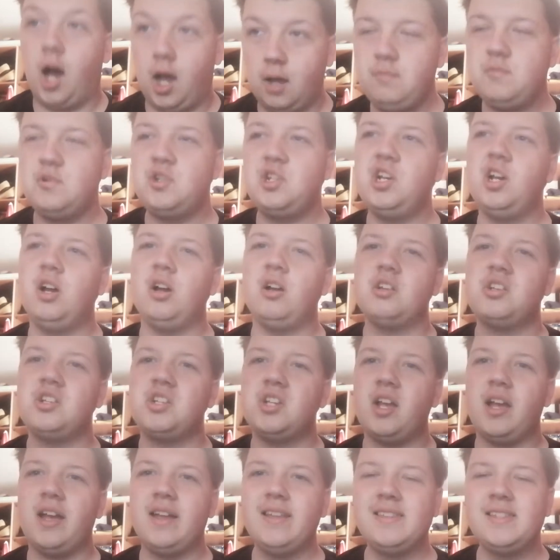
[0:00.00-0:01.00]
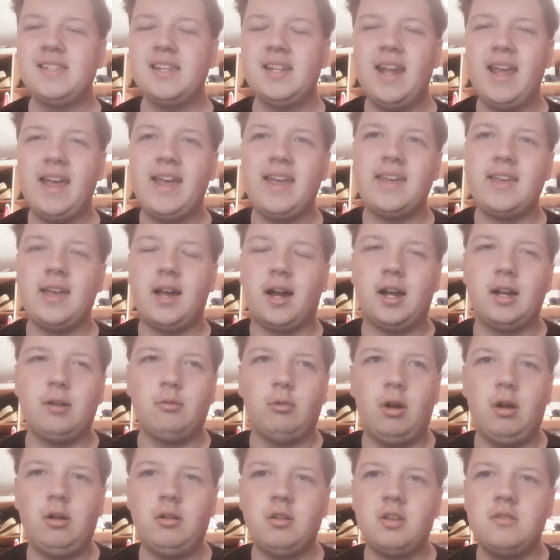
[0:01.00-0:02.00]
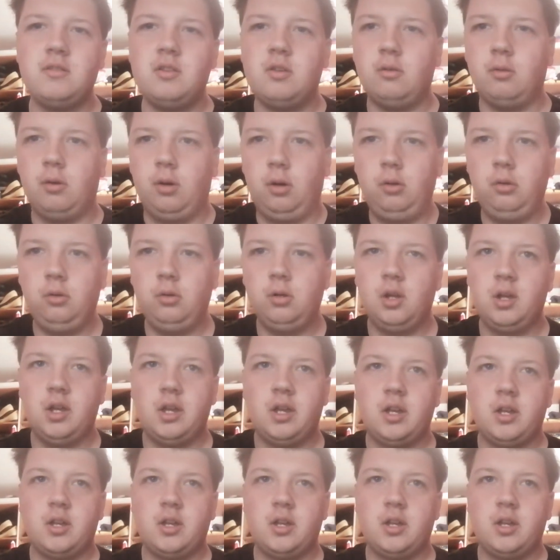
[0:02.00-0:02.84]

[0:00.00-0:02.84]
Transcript: I'm Josh and today I welcome you all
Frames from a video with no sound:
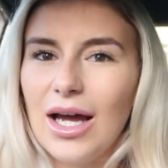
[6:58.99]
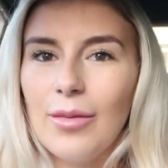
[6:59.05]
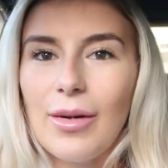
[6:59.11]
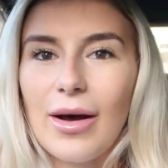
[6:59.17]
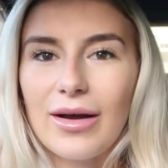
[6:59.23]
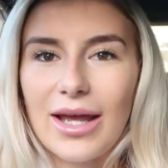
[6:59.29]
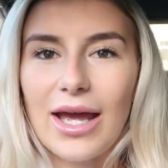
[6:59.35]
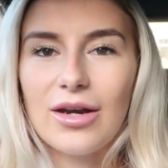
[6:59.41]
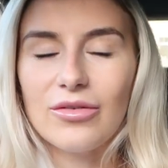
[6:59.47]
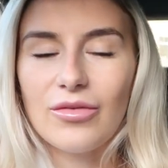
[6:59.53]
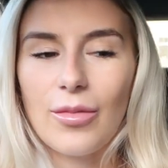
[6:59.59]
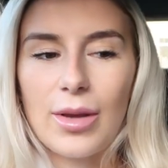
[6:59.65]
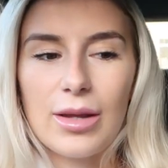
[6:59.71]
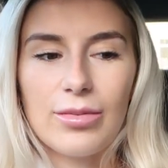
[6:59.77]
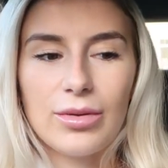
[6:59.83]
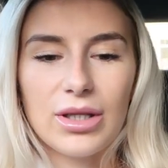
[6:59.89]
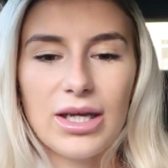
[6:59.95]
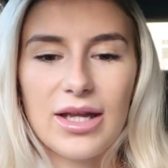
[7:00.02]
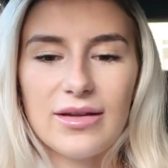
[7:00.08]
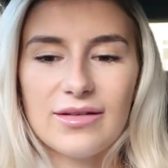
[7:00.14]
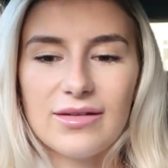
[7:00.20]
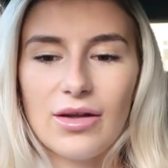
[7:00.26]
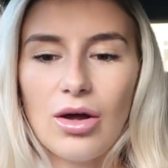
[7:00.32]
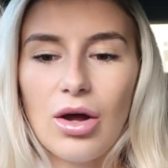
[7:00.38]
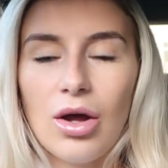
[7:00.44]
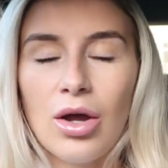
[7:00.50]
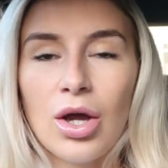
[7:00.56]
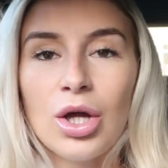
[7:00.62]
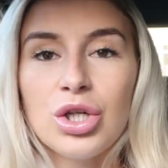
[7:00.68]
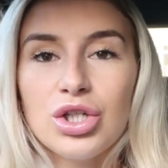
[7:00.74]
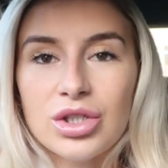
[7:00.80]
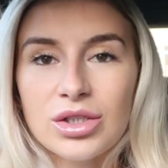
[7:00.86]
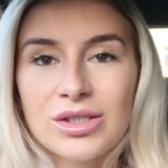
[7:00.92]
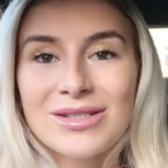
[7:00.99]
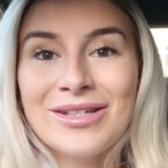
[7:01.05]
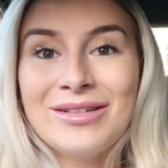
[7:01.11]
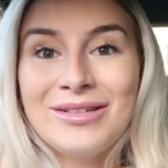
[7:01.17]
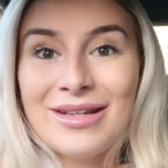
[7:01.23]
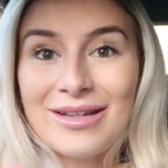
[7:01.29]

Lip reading: about getting other people in it. So just to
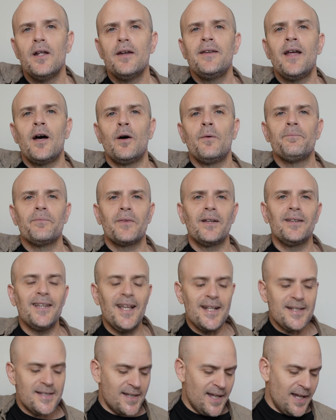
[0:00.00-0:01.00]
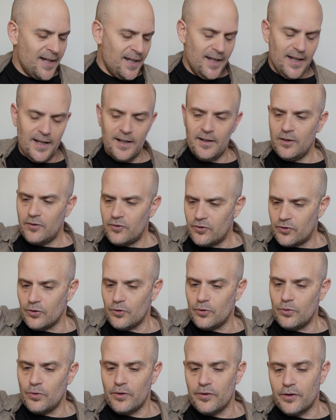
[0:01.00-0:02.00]
Now, let's get
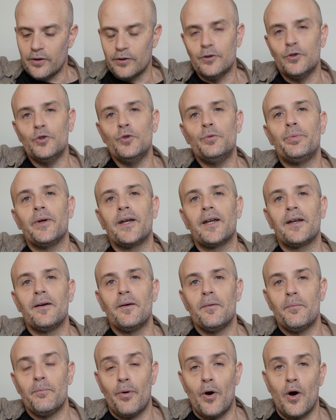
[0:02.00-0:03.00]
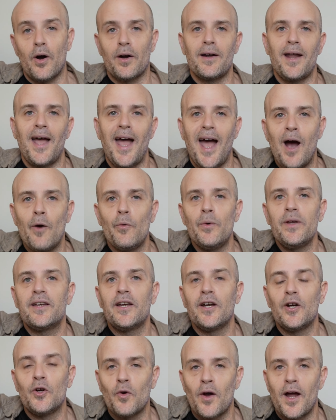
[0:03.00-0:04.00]
into the looping part and how we
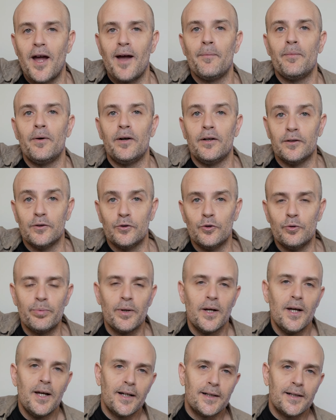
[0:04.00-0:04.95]
can grab a loop,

•••

→ **PROMPT**:
Would you return the entries verbatim, minus any images?

→ **RESULT BELOW**:
[0:00.00-0:01.00]
[0:01.00-0:02.00]
[0:02.00-0:02.84]

[0:00.00-0:02.84]
Transcript: I'm Josh and today I welcome you all
Frames from a video with no sound:
[6:58.99]
[6:59.05]
[6:59.11]
[6:59.17]
[6:59.23]
[6:59.29]
[6:59.35]
[6:59.41]
[6:59.47]
[6:59.53]
[6:59.59]
[6:59.65]
[6:59.71]
[6:59.77]
[6:59.83]
[6:59.89]
[6:59.95]
[7:00.02]
[7:00.08]
[7:00.14]
[7:00.20]
[7:00.26]
[7:00.32]
[7:00.38]
[7:00.44]
[7:00.50]
[7:00.56]
[7:00.62]
[7:00.68]
[7:00.74]
[7:00.80]
[7:00.86]
[7:00.92]
[7:00.99]
[7:01.05]
[7:01.11]
[7:01.17]
[7:01.23]
[7:01.29]

Lip reading: about getting other people in it. So just to
[0:00.00-0:01.00]
[0:01.00-0:02.00]
Now, let's get
[0:02.00-0:03.00]
[0:03.00-0:04.00]
into the looping part and how we
[0:04.00-0:04.95]
can grab a loop,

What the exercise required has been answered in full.